Había en una deslucida glorieta de Campo Alegre —no sé si la reurbanización vertical la borró del mapa (¿por qué la llamarán propiedad horizontal?)— vestigios de un monolito sin propósito bautizado por Paco Vera «monumento a la pendejada»; quizá, con ánimo de evitarle análoga suerte, la base de la escultura derribada en Los Caobos fue nombrada “pedestal de la dignidad”, otorgándole a la ausencia un abstracto significado, a ver si vislumbrábamos en el vacío obras jamás materializadas. En esa peana, a punta de falaces narrativas del pasado, erigieron una estrafalaria escultura de Guaicaipuro bailando reguetón o una ritual danza macabra archivada en el imaginario de antropólogos egresados de universidades bolivarianas. Así, con la homoerótica anatomía tan cara al fascismo, al realismo socialista y al nuevo ideal nacional, prodigada en el patio por el abogado pintor Pedro Centeno Vallenilla en retratos de guerreros de equívoca virilidad, tenemos ahora en el Paseo de la Resistencia Indígena a un jerarca aborigen danzarín y retozón. ¿Trasladarán semejante adefesio a la autopista ya no más Fajardo? Tal vez de esta suerte lo disponga Maduro en su reforma toponímica. Cuando Marcos Pérez Jiménez preguntó quién era el emplumado y semidesnudo indígena retratado en un mural del hotel Maracay, alguien exclamó: ¡el cacique Conahotu!

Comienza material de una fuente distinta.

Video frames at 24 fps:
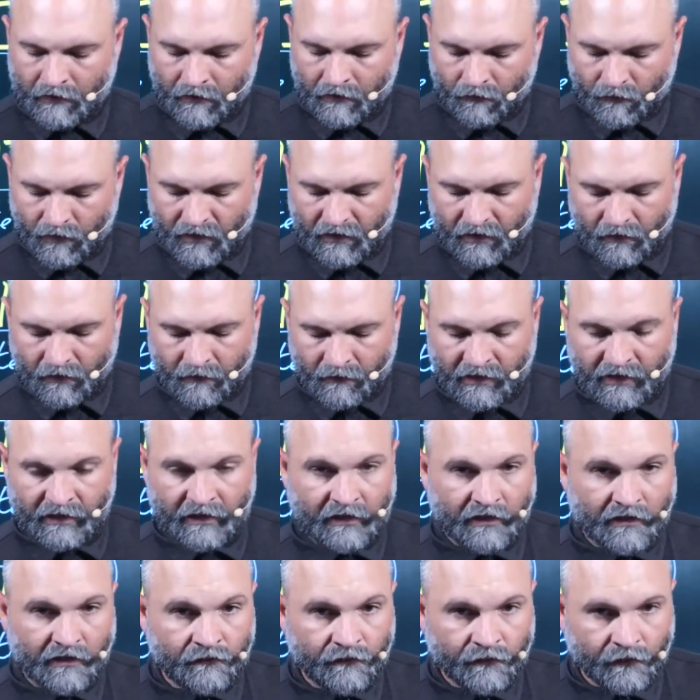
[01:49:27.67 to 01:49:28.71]
becoming an
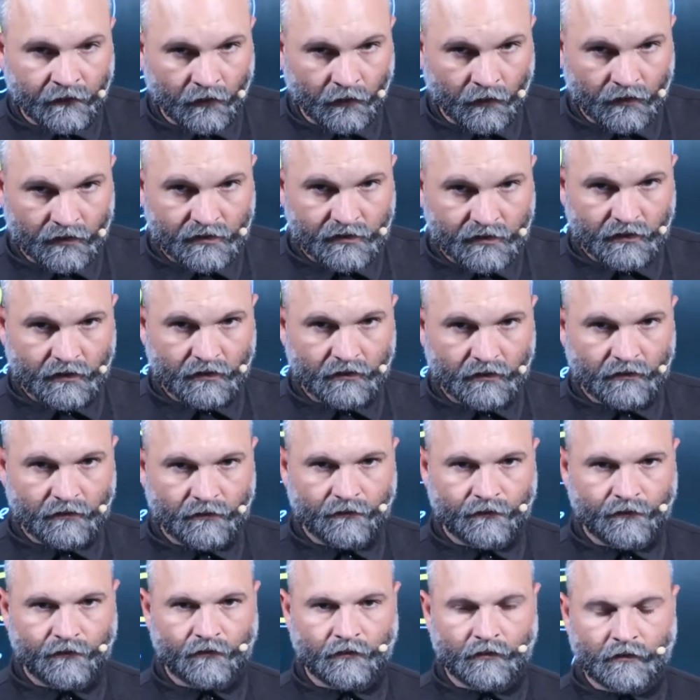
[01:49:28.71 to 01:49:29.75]
influencer.
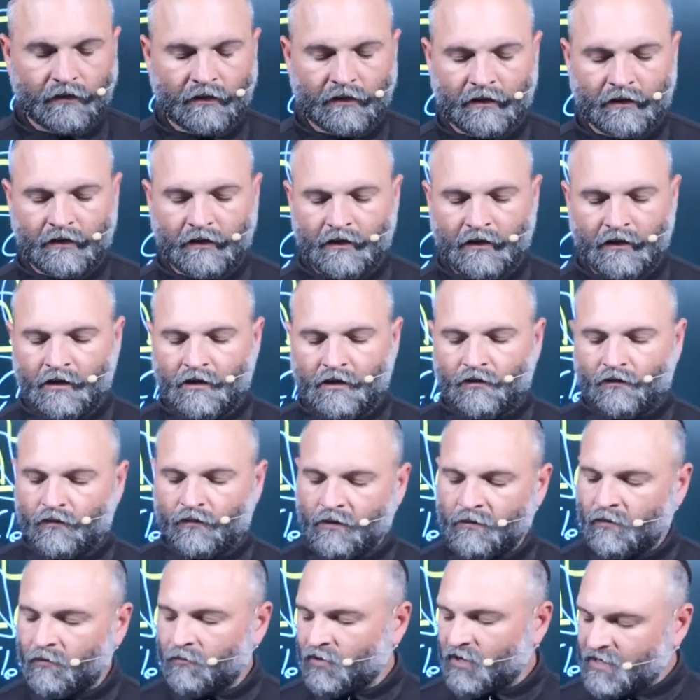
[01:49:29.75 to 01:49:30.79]

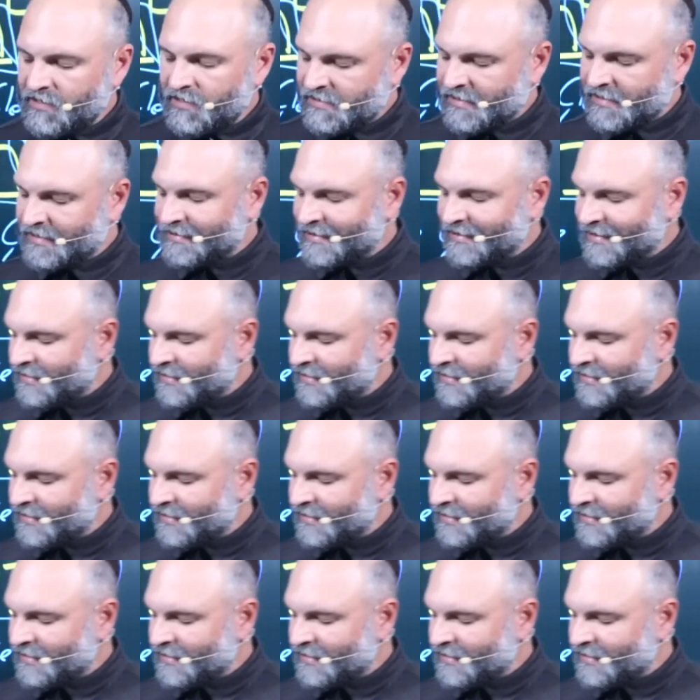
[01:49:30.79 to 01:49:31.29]
Remember, I said that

La anécdota viene a cuento porque Maduro amenazó con endilgarle a los espacios públicos nombres de unos cuantos caciques de fantasía.

Chávez mandó a quitar de la entrada del Parque del Este el medallón de Marisol Escobar con el rostro de Rómulo Betancourt; desde entonces, el apreciado pulmón vegetal de los caraqueños lleva el apellido del generalísimo y hasta una maqueta a escala 1/1 de la corbeta Leander llevaron al lago artificial destinada a suplantar la réplica de la nao Santa María. Mucho esperó el zarcillo para seguir el ejemplo de su mentor y oficiar de bautista. Se le adelantó García Carneiro, quien abominó de Vargas y donde se leía el nombre del ilustre médico ordenó colocar La Guaira. Porque le salió de los epiplones. El 2 de febrero de 2014 —nos informa el ya citado Suniaga— Maduro declaró: «Hay por ahí quienes todavía rinden homenaje a los genocidas. Todavía hay autopistas con nombre de genocidas. De Francisco Fajardo. ¿Y quién fue Francisco Fajardo? Un genocida». No supo ni pudo fundamentar su ligereza con argumentos de peso y estuvo rumiándola durante 6 años. Al fin, el lunes 12 — Fiesta Nacional de España, Columbus Day, Día de la Diversidad Cultural, de las Américas y de la Hispanidad—, nos enteramos: la principal arteria vial de Caracas se llamará a partir de ahora Cacique Guaicaipuro, ¡muera el mestizo margariteño! Pasará como con la avenida Victoria. Poca gente la llama Presidente Medina. Bien pudo el reyecito poner a prueba su atrevimiento y solicitarle a Iván Duque cambiar el nombre de Colombia por uno menos eurocentrista.

Gracias al despertar de la conciencia que generó el líder de la revolución bolivariana, Hugo Chávez, el pueblo de Venezuela ha recuperado el orgullo por sus raíces originarias”. Esta majadería la debemos, y adivinó usted estimado lector, al Sr. Maduro Moros; el venezolano siempre ha sido consciente de su mestizaje. Pero, para decirlo con palabras que debemos —así al menos nos los hizo creer Lars Saabye Christensen, autor de El hermanastro, (Halvbroren, 2001), espléndida novela versionada con acierto por la televisión noruega en miniserie emitida en 2013— a Phineas Taylor Barnum, señor indiscutible del circo ambulante, timador de altos vuelos, coleccionista de fenómenos y forjador de portentos y maravillas, “lo importante no es lo que ves, sino lo que crees ver”, axioma definitorio de la prestidigitación moderna y de la publicidad y propaganda del régimen, actividades supeditadas a las supercherías de Fray Nicolás, al mito del buen salvaje y al fanoniano síndrome del colonizado. ¡Se acabó! De momento. Y por favor, no sigan hinchándole las pelotas a Su Santidad Francisco I ni a Su Majestad Felipe VI.